What you are asked to do ::
The whole listing, exactly as given: write it out, leaving out each image.

Data listing ::
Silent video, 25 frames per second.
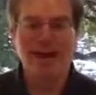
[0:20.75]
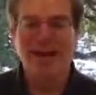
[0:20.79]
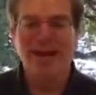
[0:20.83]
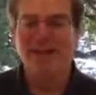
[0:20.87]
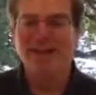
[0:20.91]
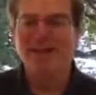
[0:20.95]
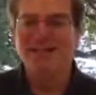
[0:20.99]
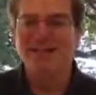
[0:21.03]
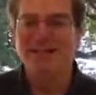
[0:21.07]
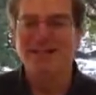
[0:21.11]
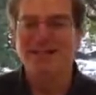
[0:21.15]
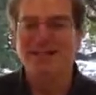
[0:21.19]

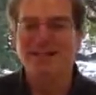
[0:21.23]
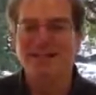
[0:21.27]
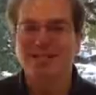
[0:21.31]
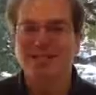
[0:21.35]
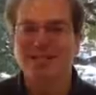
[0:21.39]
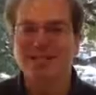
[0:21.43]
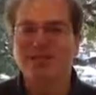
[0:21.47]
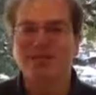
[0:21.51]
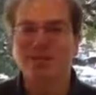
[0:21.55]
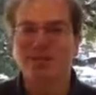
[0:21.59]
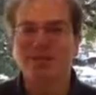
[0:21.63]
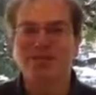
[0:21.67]
It is the
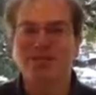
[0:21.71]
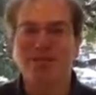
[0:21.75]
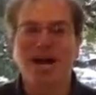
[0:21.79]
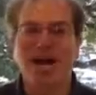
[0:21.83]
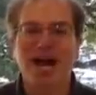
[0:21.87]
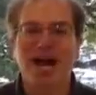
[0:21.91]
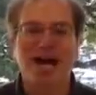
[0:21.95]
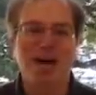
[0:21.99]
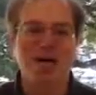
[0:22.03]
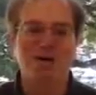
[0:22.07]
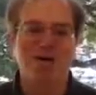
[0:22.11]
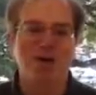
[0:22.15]
simplest
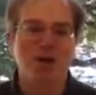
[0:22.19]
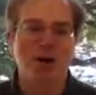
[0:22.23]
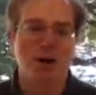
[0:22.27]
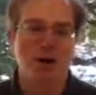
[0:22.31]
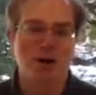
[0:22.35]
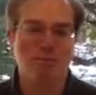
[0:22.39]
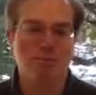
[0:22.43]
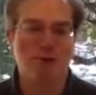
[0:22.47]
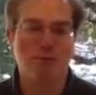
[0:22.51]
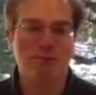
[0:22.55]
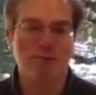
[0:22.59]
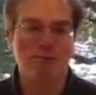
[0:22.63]

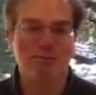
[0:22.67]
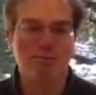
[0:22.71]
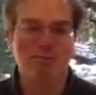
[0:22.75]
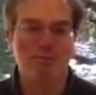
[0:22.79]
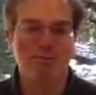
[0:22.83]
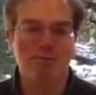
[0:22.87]
hydrocarbon.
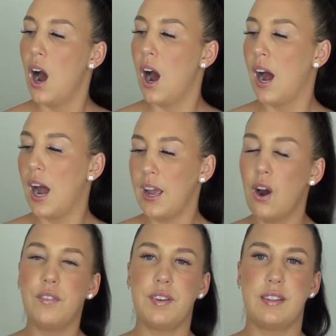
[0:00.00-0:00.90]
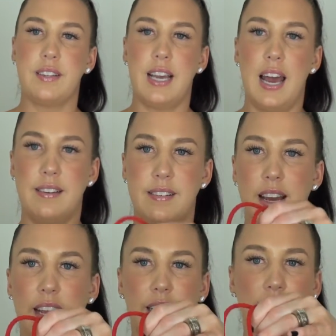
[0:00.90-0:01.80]
I obviously had to
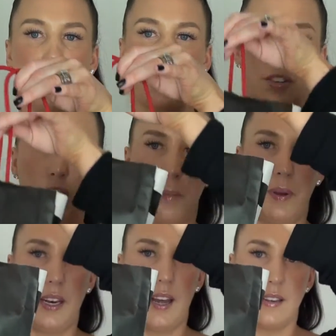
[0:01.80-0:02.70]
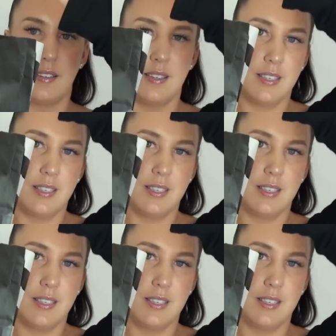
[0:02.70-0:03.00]
take a little stop in at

Response to this exercise ::
Silent video, 25 frames per second.
[0:20.75]
[0:20.79]
[0:20.83]
[0:20.87]
[0:20.91]
[0:20.95]
[0:20.99]
[0:21.03]
[0:21.07]
[0:21.11]
[0:21.15]
[0:21.19]

[0:21.23]
[0:21.27]
[0:21.31]
[0:21.35]
[0:21.39]
[0:21.43]
[0:21.47]
[0:21.51]
[0:21.55]
[0:21.59]
[0:21.63]
[0:21.67]
It is the
[0:21.71]
[0:21.75]
[0:21.79]
[0:21.83]
[0:21.87]
[0:21.91]
[0:21.95]
[0:21.99]
[0:22.03]
[0:22.07]
[0:22.11]
[0:22.15]
simplest
[0:22.19]
[0:22.23]
[0:22.27]
[0:22.31]
[0:22.35]
[0:22.39]
[0:22.43]
[0:22.47]
[0:22.51]
[0:22.55]
[0:22.59]
[0:22.63]

[0:22.67]
[0:22.71]
[0:22.75]
[0:22.79]
[0:22.83]
[0:22.87]
hydrocarbon.
[0:00.00-0:00.90]
[0:00.90-0:01.80]
I obviously had to
[0:01.80-0:02.70]
[0:02.70-0:03.00]
take a little stop in at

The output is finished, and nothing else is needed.